Hi @jansel , I wonder why inductor chooses Triton to generate CUDA kernels instead of other solutions like TVM / XLA?
@void-main I believe this question was answered earlier in this same thread.
Ah, my bad, missed the earlier discussion. Thanks for point that out @Lezcano !
So, if I understand correctly, the key point to not choose TVM is that Tensor IR requires more expert knowledge than Triton to get a good performance?
It seems the key point to choose triton is that it is focused on nvidia GPU optimizations and others(TVM/XLA) are not GPU bounded.
After digging on pytorch’s matmul triton template, I think it is rather genalized not bound to gpu. Hardware vendor can still port with triton and do their own transforms with this “tiled” language.

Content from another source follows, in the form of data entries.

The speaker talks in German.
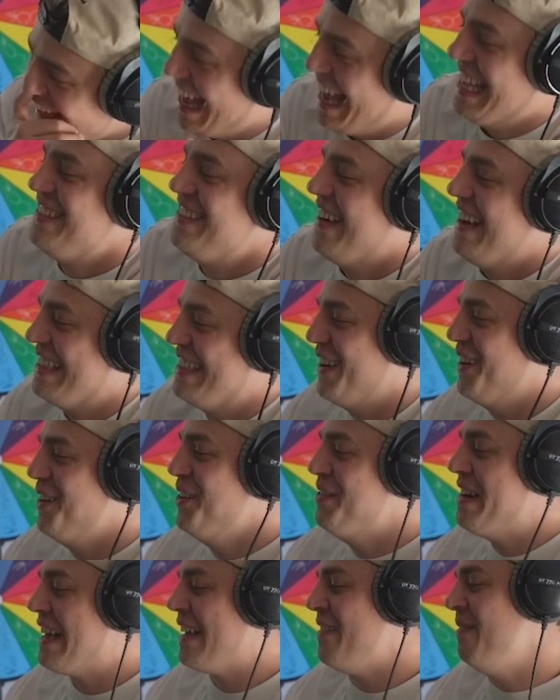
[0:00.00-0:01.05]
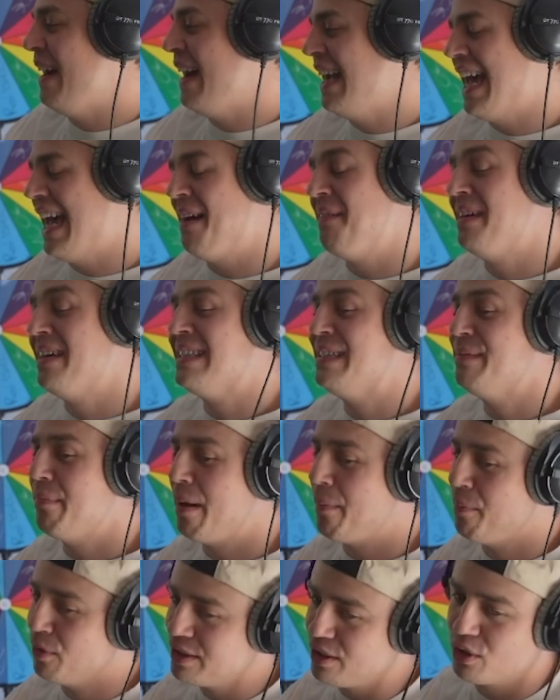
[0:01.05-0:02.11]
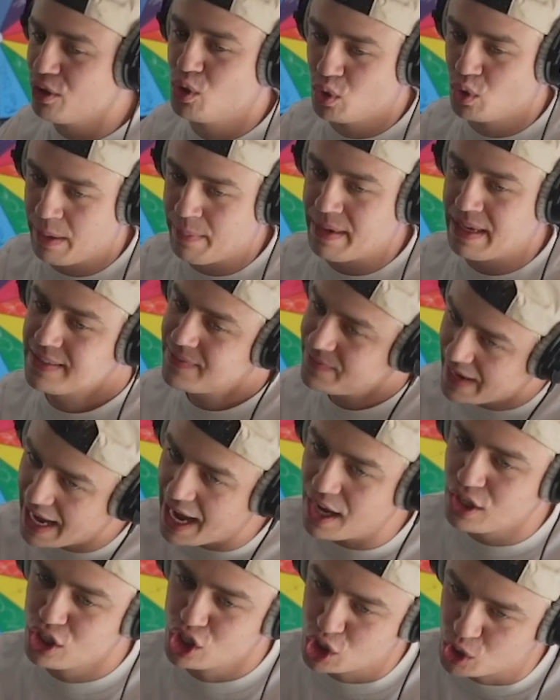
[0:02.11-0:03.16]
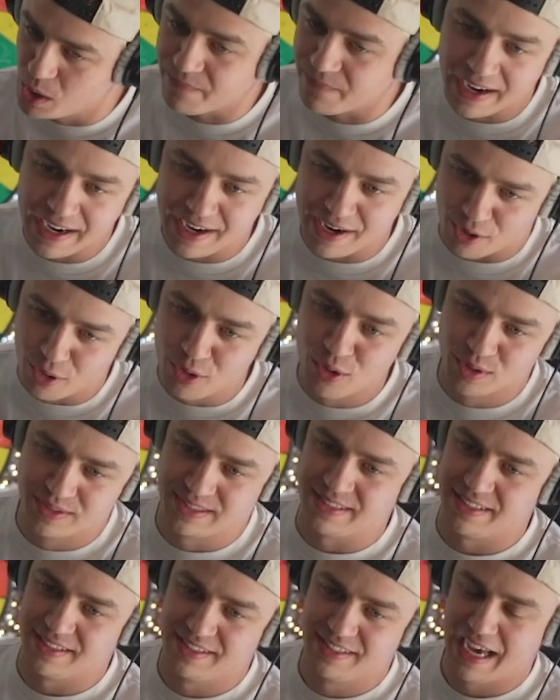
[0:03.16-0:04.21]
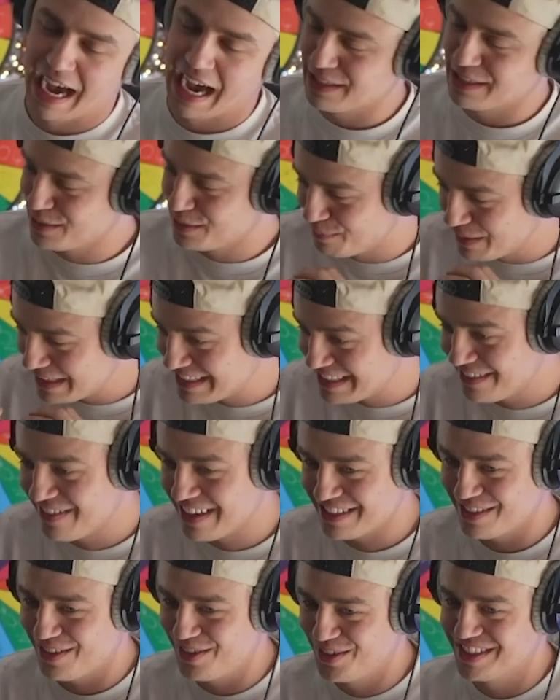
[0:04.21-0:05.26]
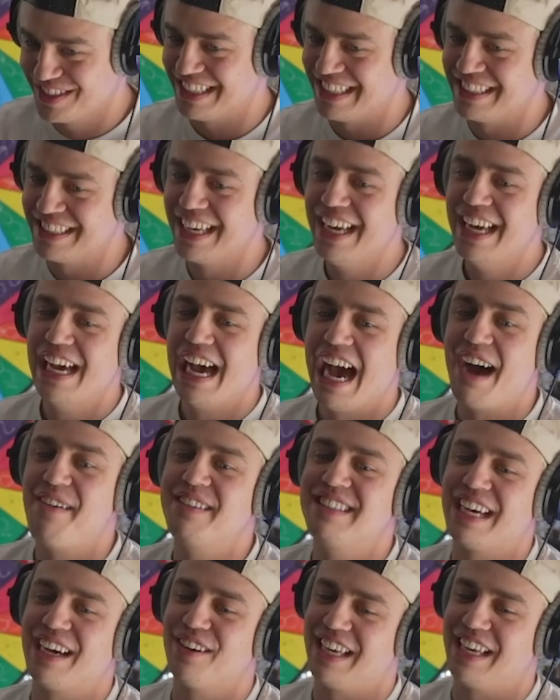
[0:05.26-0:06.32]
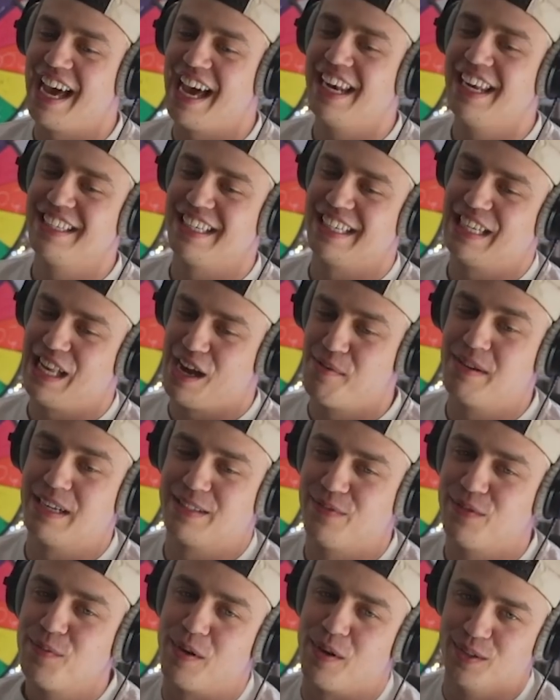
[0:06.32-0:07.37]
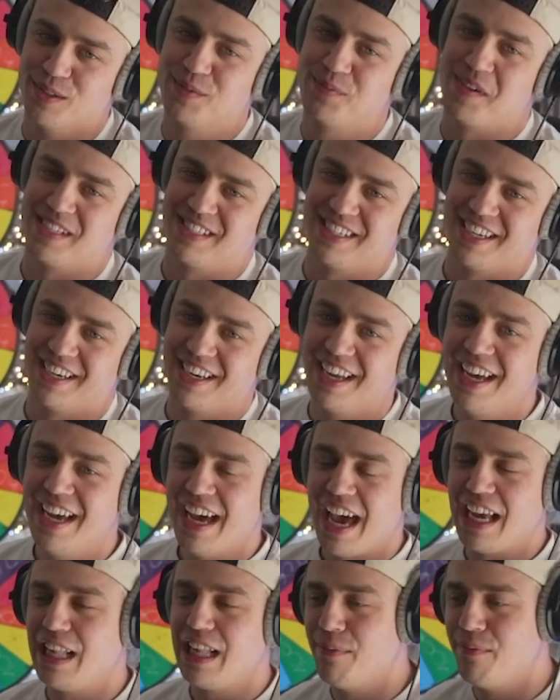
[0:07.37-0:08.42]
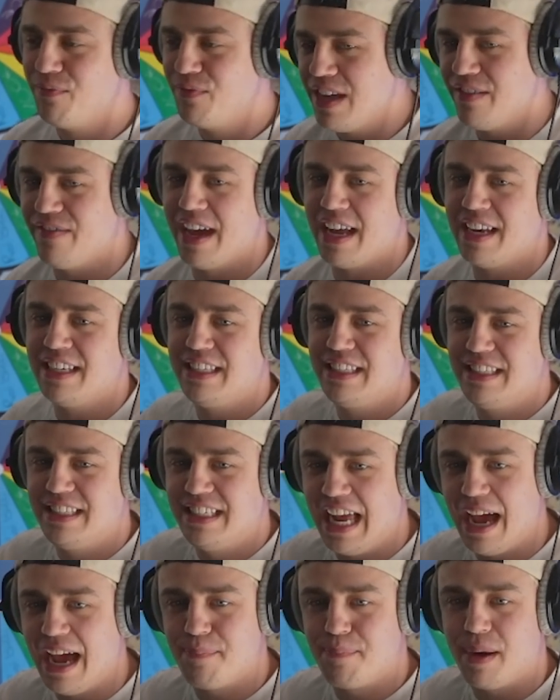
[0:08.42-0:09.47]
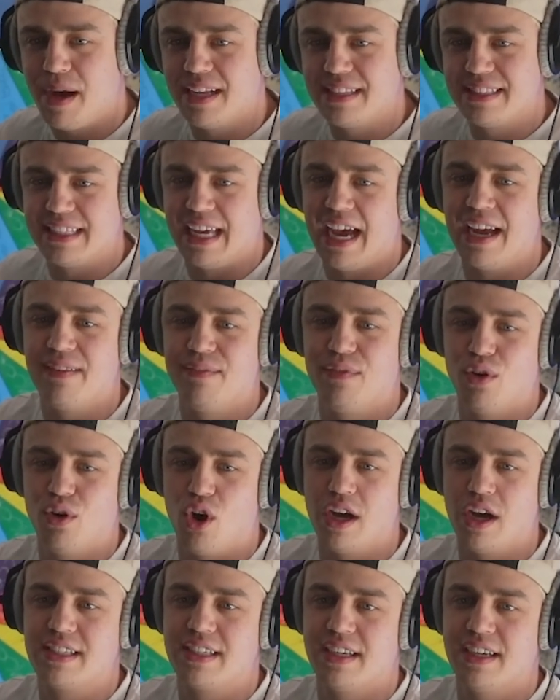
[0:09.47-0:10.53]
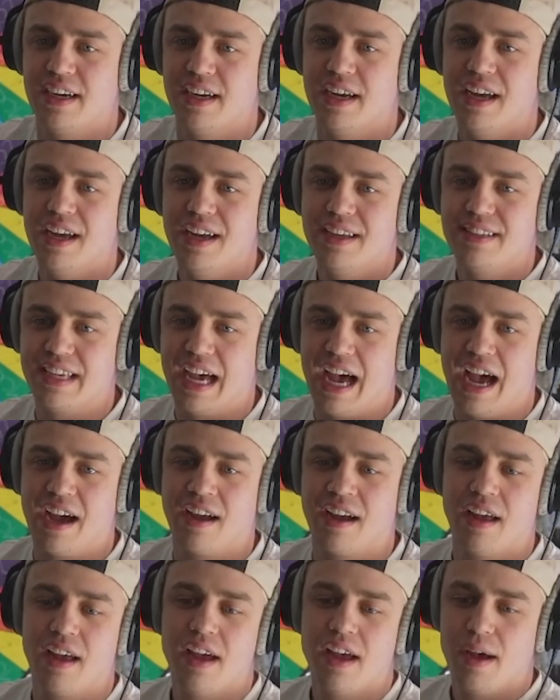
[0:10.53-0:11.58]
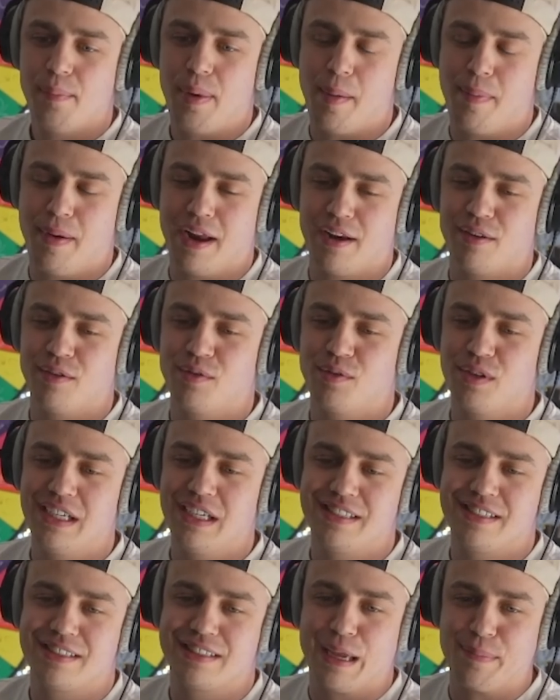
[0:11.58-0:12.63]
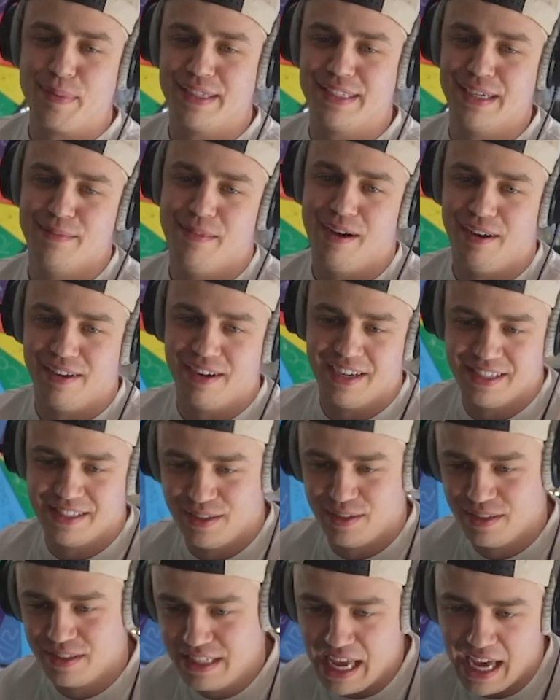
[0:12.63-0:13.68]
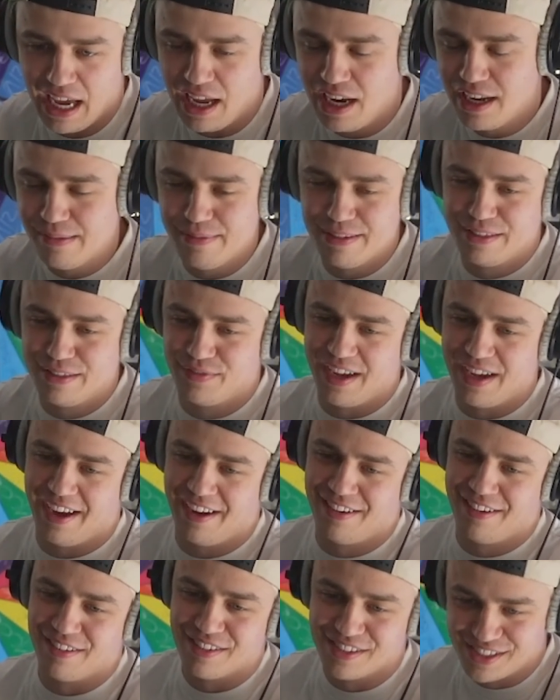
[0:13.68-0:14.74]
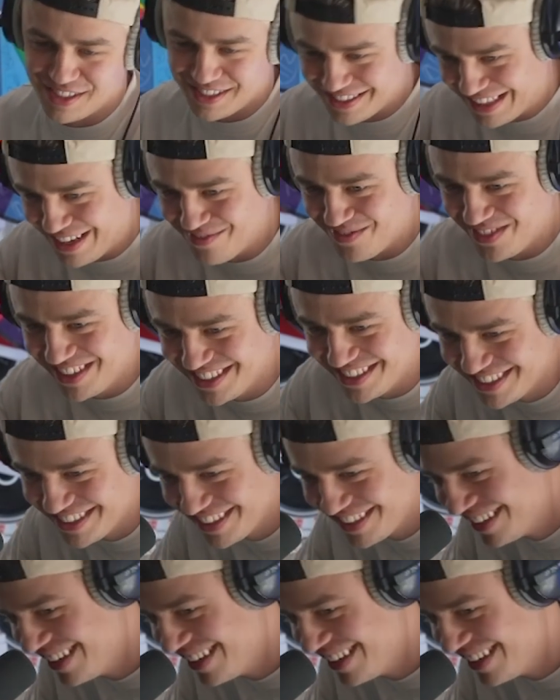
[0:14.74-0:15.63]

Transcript: es wäre zwar übergemein, aber ich, man muss auch zugeben, es wäre ein Stück weit auch lustig. Also ein bisschen wäre es auch lustig. Aber ich sage euch ehrlich, ich glaube, das wird bei uns passieren. Ich glaube, wir werden der Part sein, wo Leute sagen, Paplano und Reese skippe ich immer oder so. Der redet mir zu viel Englisch, skippe ich.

However, pytorch’s inductor implementation is indeed rather bound to gpu, which makes it harder to seperate the logic for inductor’s original role with it’s call to cuda apis.
Does the fact that dynamo is only for Linux and Mac mean that contributing to inductor is not possible on Windows?
One easy way to contribute on Windows would be to try that, fix any bugs (if any), and write instructions that other Windows users could follow.
If you want to try to add Windows support without WSL, we also welcome pull requests to add support for Windows.
It works on WSL, yes. I’ve been using the pytorch nightly build and it works fine.